Repository logo

Infoscience

  • English
  • French
Log In
Logo EPFL, École polytechnique fédérale de Lausanne

Infoscience

  • English
  • French
Log In
  1. Home
  2. Academic and Research Output
  3. EPFL thesis
  4. Interact with Earth Observation Images using AI: Transparent Methods and Evaluation for Visual Question Answering
 
doctoral thesis

Interact with Earth Observation Images using AI: Transparent Methods and Evaluation for Visual Question Answering

Tartini-Chappuis, Christel  
2025

Now is an exciting time for the domain of Earth observation (EO), with a multitude of diverse sensors looking at the planet from satellites, airplanes or drones. The volume of imagery acquired is massive, and hold great potential for a variety of applications. However, the ability to extract useful insights from the imagery and thus realize the full potential of EO is limited by a technical barrier: the skills necessary to retrieve specific information from this unique resource. While a large proportion of the population has become familiar with optical, very high resolution images, the use of data-driven pipelines to efficiently retrieve the content of interest from data of various spatial and spectral resolutions is technical and task-specific. These limitations create a gap between available EO data and potential, non-specialist end-users. To tackle this challenge, the task of remote sensing visual question answering (RSVQA) proposes to use natural language to enable the interactions, through questions and answers, between EO data and end-users.

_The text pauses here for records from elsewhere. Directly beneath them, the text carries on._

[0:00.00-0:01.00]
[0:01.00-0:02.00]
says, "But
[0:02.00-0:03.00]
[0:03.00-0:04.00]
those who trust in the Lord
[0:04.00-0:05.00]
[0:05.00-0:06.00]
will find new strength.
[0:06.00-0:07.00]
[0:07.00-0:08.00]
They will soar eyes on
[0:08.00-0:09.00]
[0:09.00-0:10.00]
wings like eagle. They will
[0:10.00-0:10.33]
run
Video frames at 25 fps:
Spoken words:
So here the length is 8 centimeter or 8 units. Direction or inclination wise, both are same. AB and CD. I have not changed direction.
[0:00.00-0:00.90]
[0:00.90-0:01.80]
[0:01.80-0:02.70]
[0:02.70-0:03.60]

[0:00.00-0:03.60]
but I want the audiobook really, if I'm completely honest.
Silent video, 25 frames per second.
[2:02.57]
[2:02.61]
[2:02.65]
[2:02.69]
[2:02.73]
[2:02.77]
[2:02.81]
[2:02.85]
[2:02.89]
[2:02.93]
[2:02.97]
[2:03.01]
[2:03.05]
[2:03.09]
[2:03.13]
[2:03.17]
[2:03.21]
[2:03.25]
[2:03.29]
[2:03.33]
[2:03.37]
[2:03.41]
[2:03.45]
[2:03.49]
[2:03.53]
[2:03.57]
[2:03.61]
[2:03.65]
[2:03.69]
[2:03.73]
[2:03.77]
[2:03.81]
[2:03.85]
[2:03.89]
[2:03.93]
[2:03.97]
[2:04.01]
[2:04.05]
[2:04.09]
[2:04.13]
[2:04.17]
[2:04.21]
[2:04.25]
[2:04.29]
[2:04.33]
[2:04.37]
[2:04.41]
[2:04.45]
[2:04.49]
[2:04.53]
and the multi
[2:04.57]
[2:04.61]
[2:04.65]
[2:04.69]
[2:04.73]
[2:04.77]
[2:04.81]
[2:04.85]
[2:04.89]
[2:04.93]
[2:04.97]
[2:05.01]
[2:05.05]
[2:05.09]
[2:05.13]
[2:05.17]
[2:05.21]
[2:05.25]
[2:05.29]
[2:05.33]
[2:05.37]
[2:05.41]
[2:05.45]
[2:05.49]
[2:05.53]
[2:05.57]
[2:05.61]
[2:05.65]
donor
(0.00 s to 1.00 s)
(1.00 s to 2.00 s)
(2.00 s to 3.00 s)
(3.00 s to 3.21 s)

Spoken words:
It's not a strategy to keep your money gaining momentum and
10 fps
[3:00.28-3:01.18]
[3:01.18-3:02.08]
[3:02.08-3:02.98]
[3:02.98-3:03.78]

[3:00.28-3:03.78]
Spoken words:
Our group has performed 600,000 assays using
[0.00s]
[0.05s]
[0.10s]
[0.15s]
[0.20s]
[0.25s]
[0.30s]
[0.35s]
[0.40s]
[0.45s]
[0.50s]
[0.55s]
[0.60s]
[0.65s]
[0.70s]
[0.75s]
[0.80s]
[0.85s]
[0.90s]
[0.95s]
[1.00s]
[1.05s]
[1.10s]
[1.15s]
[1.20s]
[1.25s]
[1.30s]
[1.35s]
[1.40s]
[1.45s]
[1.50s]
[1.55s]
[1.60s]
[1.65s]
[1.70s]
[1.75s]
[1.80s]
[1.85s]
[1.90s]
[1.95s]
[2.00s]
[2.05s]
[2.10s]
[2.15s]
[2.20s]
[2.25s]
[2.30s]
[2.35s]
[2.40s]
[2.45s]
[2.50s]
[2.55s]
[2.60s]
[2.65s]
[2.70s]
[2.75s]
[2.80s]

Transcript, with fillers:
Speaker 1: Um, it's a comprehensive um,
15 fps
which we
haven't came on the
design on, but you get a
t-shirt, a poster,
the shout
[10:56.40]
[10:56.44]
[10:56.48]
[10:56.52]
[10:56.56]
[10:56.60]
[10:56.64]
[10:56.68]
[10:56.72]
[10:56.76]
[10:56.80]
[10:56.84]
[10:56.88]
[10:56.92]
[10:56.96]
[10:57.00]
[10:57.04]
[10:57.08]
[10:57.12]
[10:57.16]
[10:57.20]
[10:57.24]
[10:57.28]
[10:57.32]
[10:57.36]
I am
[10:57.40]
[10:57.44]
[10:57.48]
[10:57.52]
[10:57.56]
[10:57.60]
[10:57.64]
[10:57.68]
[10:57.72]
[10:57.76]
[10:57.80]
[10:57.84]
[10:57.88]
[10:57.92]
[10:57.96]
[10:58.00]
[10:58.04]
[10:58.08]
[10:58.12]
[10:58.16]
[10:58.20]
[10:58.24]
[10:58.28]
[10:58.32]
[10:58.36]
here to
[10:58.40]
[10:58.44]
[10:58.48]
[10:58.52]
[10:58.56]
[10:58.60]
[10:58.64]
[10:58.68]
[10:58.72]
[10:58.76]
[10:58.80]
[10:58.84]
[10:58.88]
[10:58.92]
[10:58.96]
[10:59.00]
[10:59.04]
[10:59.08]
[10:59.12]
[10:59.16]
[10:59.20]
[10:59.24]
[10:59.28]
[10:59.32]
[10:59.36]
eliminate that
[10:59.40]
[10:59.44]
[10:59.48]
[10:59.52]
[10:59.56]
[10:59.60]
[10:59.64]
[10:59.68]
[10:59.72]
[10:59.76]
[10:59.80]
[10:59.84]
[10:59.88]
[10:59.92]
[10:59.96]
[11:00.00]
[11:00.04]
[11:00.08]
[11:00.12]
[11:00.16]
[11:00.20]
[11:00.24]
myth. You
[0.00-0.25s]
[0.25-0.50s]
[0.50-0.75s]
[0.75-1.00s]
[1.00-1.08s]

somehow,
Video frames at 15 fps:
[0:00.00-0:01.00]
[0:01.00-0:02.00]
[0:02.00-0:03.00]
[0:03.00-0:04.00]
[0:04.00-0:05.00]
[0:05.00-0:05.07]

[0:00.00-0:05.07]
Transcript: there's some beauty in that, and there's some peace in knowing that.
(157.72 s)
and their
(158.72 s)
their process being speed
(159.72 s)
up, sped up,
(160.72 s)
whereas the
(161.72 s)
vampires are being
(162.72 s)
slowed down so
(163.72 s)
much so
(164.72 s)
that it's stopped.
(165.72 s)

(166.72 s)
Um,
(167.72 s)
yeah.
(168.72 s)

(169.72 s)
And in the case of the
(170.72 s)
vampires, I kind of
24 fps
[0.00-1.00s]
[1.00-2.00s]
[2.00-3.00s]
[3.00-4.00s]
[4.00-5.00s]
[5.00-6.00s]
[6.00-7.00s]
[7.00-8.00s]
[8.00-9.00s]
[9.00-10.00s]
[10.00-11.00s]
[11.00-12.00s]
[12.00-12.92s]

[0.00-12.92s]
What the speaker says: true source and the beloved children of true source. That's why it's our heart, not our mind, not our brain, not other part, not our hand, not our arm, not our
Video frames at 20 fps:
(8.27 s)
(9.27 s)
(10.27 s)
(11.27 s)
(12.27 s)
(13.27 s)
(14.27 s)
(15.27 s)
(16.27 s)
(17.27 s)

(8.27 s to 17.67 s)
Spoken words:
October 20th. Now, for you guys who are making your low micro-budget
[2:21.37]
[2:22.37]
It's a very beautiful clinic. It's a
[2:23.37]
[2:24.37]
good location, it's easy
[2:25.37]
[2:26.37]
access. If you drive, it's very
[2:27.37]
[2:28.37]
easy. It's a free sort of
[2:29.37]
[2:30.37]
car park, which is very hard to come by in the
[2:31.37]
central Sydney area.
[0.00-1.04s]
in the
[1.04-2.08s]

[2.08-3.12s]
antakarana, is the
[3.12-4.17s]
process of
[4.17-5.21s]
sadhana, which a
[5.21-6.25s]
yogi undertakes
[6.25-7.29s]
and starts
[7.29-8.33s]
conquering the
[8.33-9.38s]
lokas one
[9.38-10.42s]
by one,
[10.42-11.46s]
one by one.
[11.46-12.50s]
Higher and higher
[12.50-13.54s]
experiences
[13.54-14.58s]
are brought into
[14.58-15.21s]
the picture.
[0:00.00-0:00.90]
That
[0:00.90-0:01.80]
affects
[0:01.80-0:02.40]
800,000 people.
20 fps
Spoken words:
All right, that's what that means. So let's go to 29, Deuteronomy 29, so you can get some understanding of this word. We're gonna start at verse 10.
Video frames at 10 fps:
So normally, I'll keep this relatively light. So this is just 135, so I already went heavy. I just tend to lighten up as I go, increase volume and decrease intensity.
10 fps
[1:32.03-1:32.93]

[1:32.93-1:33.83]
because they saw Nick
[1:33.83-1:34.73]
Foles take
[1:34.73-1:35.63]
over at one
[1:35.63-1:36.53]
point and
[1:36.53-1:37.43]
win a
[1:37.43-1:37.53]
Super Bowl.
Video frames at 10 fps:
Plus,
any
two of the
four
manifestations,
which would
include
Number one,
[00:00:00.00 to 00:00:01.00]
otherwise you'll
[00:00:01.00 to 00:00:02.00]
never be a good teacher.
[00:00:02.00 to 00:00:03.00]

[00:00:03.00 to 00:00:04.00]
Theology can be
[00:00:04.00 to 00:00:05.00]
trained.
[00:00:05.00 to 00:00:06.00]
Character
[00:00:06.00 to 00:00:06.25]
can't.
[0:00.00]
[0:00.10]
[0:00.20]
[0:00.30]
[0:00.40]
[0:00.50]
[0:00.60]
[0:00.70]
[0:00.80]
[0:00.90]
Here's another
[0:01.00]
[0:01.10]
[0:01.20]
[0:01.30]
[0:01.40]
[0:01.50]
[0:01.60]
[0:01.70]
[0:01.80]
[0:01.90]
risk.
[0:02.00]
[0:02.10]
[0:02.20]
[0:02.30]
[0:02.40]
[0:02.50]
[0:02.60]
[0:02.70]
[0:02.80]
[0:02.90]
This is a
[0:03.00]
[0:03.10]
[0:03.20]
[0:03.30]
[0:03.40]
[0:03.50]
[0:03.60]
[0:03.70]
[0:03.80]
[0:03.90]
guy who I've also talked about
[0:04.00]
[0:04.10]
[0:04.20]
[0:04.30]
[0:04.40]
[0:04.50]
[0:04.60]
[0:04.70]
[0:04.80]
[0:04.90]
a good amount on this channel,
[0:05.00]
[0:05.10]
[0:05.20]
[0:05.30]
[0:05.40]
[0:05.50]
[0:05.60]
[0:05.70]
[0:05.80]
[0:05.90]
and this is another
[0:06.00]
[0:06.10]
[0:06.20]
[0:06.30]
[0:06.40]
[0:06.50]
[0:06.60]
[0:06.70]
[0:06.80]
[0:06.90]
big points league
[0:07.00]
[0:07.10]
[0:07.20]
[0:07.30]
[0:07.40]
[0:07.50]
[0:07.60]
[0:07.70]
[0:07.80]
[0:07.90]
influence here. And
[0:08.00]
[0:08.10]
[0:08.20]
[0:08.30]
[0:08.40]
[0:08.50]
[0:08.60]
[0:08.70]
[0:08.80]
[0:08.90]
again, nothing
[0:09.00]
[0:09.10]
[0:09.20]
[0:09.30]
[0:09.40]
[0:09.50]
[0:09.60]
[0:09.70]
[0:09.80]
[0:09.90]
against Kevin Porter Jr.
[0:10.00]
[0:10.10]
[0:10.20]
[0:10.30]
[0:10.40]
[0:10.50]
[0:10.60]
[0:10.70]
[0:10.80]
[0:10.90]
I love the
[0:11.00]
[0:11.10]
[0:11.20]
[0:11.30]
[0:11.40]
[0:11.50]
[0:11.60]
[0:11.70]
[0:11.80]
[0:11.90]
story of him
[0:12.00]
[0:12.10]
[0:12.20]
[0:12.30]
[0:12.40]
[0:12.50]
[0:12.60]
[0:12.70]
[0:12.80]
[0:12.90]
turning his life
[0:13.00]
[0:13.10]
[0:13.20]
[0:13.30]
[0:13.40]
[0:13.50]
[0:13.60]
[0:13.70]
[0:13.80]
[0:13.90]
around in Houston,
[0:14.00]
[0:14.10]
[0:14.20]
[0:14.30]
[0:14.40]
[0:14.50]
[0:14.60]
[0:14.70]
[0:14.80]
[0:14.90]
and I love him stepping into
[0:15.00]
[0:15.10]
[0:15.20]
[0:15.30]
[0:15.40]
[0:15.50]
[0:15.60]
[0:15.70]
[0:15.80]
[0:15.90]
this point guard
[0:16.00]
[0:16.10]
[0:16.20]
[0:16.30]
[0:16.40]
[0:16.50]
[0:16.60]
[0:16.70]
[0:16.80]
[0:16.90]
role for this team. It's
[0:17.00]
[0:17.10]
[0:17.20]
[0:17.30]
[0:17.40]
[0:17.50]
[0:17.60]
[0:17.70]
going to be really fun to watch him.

The goals of this thesis are to improve the understanding of RSVQA systems by investigating its different parts, as well as to propose transparent and innovative methodologies and evaluation strategies. The emphasis is on transparency to, on one hand, design architectures that enhance the interpretability of the answer predictions by providing supporting insights, and on the other hand, formulate evaluation metrics that better capture the performances and robustness of the systems.

The first part of this thesis is dedicated to analytical studies. Different strategies to combine representations of the images and the questions are compared in terms of performances but also efficiency. Next, the language model encoder used to produce the questions representation is considered, contrasting the previously-standard recurrent neural network with the modern attention-based transformer. The interest to fine-tune the pre-trained encoders is also examined. Since fine-tuning can have consequences on the robustness of a RSVQA model as it learns the language biases present in the dataset, the pitfall of language biases in RSVQA is thoroughly studied to propose evaluation metrics for both datasets and models.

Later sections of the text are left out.